Reno Officials Will Weigh Options for Avoiding Casino Debt Default

MENLO PARK, Calif. — The Reno City Council meets next week to discuss how the Nevada city can avoid defaulting on bonds backed by a lease with a defunct casino.

Reno leased city-owned land to Fitzgeralds Casino & Hotel, which closed its doors in 2008, for construction of a casino parking structure.

Because the current lessee has not made a payment in a year, Reno is negotiating with the bank that owns the bonds. It leveraged the lease revenues by privately placing $6.1 million of variable-rate revenue bonds in 2007 with Depfa Bank.

“Technically, we are in default because [the bonds require we] have that revenue coming in,” said Kevin Knutson, the city’s director of budget and strategic planning. Reno has a forbearance agreement with Depfa to try and find a solution to avoid default, which expires Sept. 16.

“We have the money to make the payments for a very long time,” Knutson said.

The City Council recently agreed to consider making funds available to replenish the reserve fund created for the lease bonds and meets Sept. 8 to discuss the issue. However, officials claim the council is not required to make the appropriations.

Standard & Poor’s last week put Reno’s general obligation rating of A on negative CreditWatch. Moody’s Investors Service affirmed its Aa2 rating and negative outlook Tuesday.

“The CreditWatch action reflects our view of the potential strain on the city’s general fund related to [its] previously issued series of taxable Fitzgeralds lease revenue bonds,” said Standard & Poor’s analyst Bryan Moore.

Management said it believes the current forbearance agreement is likely to expire without any restructuring of the lease bonds, according to Moore.

Knutson said management statements were mischaracterized in the Standard & Poor’s report.

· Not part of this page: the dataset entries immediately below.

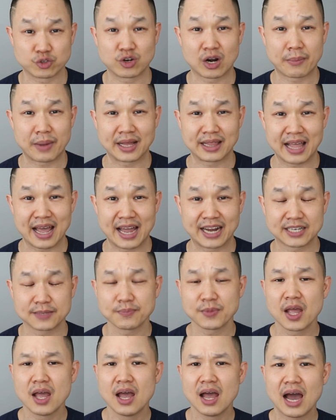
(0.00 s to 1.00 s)
drama land,
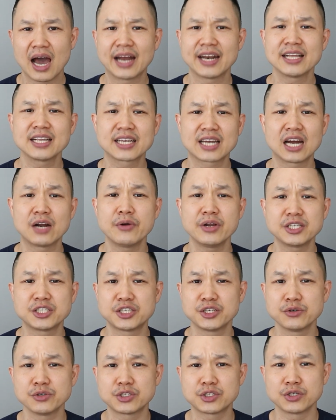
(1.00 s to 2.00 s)
I'd
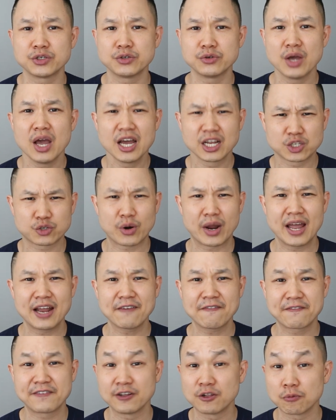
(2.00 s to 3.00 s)
encourage you to try
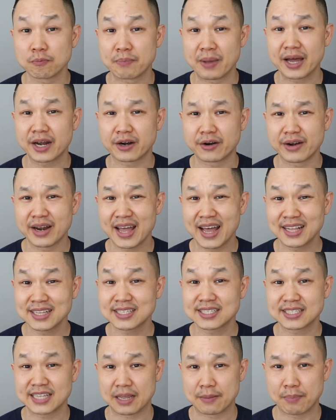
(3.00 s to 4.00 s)
and feel better and
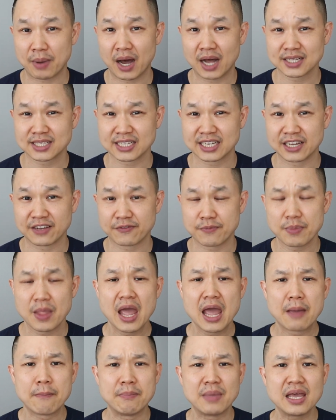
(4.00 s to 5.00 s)
stay positive.
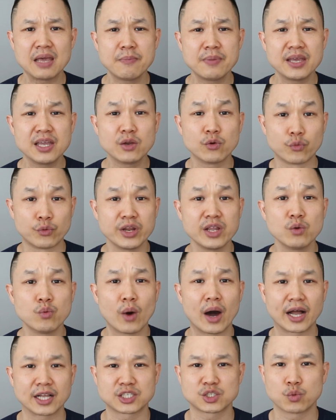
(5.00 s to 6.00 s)
Maybe
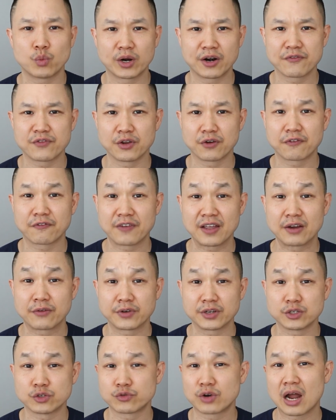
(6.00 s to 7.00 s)
rewatch one of your
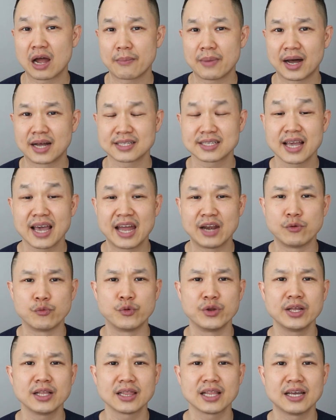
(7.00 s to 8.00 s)
favorite dramas and
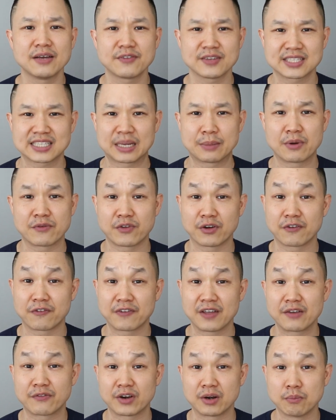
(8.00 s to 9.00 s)
relive some of your
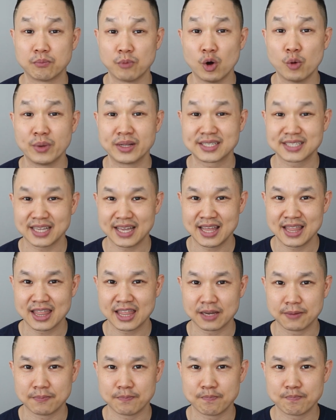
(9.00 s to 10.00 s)
favorite moments in
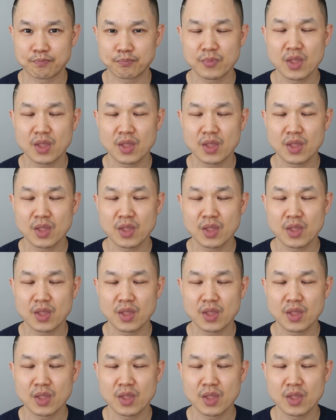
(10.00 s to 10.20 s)
them.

If the forbearance agreement is not extended, the bank may declare the outstanding principal due immediately. But payment can only be made from funds tied to the bonds, according to Moody’s.

The city has $480,000 in a reserve fund for the bonds and a reserve fund of $775,000 on deposit with Depfa.

Moody’s said Tuesday in a report that the distressed bonds pose “manageable additional credit risks.” It said appropriations by the City Council, if needed, represent an affordable obligation given the relative small size of the deal.

Falling revenues have placed “egregious pressure” on Reno as tax collections have faltered, Knutson said. Revenues from property taxes, sales taxes and other economically sensitive revenues have been sliding the past two years and the city has cut back on services and reduced staffing levels to balance the budget.

Yesterday, Reno competitively sold $21.1 million of general obligation limited tax sewer refunding bonds. Robert W. Baird & Co. won the bonds with a true interest cost of 3.9981%, according to Thomson Reuters.